El verano, con sus temperaturas, desplazamientos y horas de luz, suele trastocar las rutinas y afectar a la socialización y el ritmo de vida. Pero lo que para los adultos puede ser un cambio necesario de disfrute, en el caso de los niños puede convertirse en todo un desafío.
“Muchas veces nos olvidamos de sus necesidades”, señala Alicia Marqués, experta en sueño infantil y divulgadora en el pódcast Dormir para vivir, que cree que intentar que los niños se adapten a los ritmos sociales de los adultos es uno de los errores más comunes en las familias al llegar las vacaciones.

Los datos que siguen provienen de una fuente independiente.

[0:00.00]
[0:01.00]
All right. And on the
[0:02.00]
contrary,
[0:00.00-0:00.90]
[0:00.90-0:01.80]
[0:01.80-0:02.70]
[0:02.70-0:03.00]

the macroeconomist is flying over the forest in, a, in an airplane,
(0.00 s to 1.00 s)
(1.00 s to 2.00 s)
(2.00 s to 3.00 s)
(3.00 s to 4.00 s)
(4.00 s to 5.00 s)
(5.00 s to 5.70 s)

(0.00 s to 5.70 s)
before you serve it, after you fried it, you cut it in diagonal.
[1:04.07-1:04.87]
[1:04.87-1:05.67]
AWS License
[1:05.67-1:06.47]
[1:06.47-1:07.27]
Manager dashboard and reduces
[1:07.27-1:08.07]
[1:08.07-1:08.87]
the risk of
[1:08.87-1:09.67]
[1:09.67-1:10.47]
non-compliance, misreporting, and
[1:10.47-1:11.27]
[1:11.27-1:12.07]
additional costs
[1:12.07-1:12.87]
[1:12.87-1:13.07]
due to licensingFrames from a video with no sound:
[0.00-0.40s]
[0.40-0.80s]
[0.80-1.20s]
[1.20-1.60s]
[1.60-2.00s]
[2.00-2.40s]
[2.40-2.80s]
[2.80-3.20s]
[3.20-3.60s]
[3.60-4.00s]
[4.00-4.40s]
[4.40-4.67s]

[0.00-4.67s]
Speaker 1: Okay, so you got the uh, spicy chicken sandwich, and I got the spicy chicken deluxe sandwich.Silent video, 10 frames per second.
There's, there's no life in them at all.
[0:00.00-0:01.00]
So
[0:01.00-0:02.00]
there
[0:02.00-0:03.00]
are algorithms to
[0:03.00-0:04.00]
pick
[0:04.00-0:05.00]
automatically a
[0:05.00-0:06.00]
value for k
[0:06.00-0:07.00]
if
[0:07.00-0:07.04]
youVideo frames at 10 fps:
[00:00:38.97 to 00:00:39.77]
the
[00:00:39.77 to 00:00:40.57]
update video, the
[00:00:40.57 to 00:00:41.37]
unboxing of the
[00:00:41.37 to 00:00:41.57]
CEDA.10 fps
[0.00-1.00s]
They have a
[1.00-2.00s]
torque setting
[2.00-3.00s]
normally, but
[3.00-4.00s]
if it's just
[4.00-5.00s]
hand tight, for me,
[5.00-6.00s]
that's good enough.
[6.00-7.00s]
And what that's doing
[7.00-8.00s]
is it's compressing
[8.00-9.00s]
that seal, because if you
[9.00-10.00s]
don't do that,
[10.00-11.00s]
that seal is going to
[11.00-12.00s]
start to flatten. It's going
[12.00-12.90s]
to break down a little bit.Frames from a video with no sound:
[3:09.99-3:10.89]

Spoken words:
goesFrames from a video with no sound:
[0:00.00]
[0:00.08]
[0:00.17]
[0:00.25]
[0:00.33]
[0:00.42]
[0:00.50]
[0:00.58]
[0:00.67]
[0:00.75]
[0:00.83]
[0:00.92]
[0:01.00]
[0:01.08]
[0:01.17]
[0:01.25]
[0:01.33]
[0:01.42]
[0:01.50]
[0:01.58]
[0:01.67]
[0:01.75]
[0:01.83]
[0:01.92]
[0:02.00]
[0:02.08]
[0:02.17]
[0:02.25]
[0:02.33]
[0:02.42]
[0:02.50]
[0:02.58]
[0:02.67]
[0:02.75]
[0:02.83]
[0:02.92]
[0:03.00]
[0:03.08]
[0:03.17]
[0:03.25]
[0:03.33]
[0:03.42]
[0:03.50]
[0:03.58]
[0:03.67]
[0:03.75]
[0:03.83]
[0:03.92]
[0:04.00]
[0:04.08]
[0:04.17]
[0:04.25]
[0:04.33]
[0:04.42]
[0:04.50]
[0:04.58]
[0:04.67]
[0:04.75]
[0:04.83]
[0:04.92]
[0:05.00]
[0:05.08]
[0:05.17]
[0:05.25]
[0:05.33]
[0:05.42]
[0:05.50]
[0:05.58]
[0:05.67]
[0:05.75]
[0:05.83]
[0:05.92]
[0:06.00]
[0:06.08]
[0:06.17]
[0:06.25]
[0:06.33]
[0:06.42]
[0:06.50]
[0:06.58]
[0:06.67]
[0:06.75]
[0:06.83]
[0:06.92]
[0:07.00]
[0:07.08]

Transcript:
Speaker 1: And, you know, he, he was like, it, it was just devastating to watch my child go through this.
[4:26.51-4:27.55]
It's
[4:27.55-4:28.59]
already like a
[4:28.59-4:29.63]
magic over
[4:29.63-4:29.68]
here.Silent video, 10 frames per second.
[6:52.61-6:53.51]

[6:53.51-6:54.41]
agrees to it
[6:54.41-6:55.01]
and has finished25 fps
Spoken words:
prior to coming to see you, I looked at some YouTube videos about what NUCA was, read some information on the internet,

Para ella, especializada en los menores de seis años, tanto la alimentación como el sueño son pilares fundamentales que no se deben descuidar en esta etapa.
Existe la creencia generalizada de que al haber más luz y acostar al niño más tarde, este se despertará también más tarde a la mañana siguiente, pero Marqués advierte de que “nuestro reloj interno no funciona así; los seres humanos funcionamos según nuestra hora de iniciar el día, es decir, nuestra hora de despertarnos”.
Biométricamente, los niños de menos de dos años necesitan una media de once horas de sueño nocturno, explica la experta: “Si un peque despierta de forma natural a las siete de la mañana, para cubrir sus necesidades debería estar profundamente dormido a las ocho de la tarde”. Ignorar esta necesidad puede llevar al niño a una situación de “sobrecansancio”, en la que, alerta, lejos de dormir más, puede derivar en desvelos nocturnos o despertares más tempranos.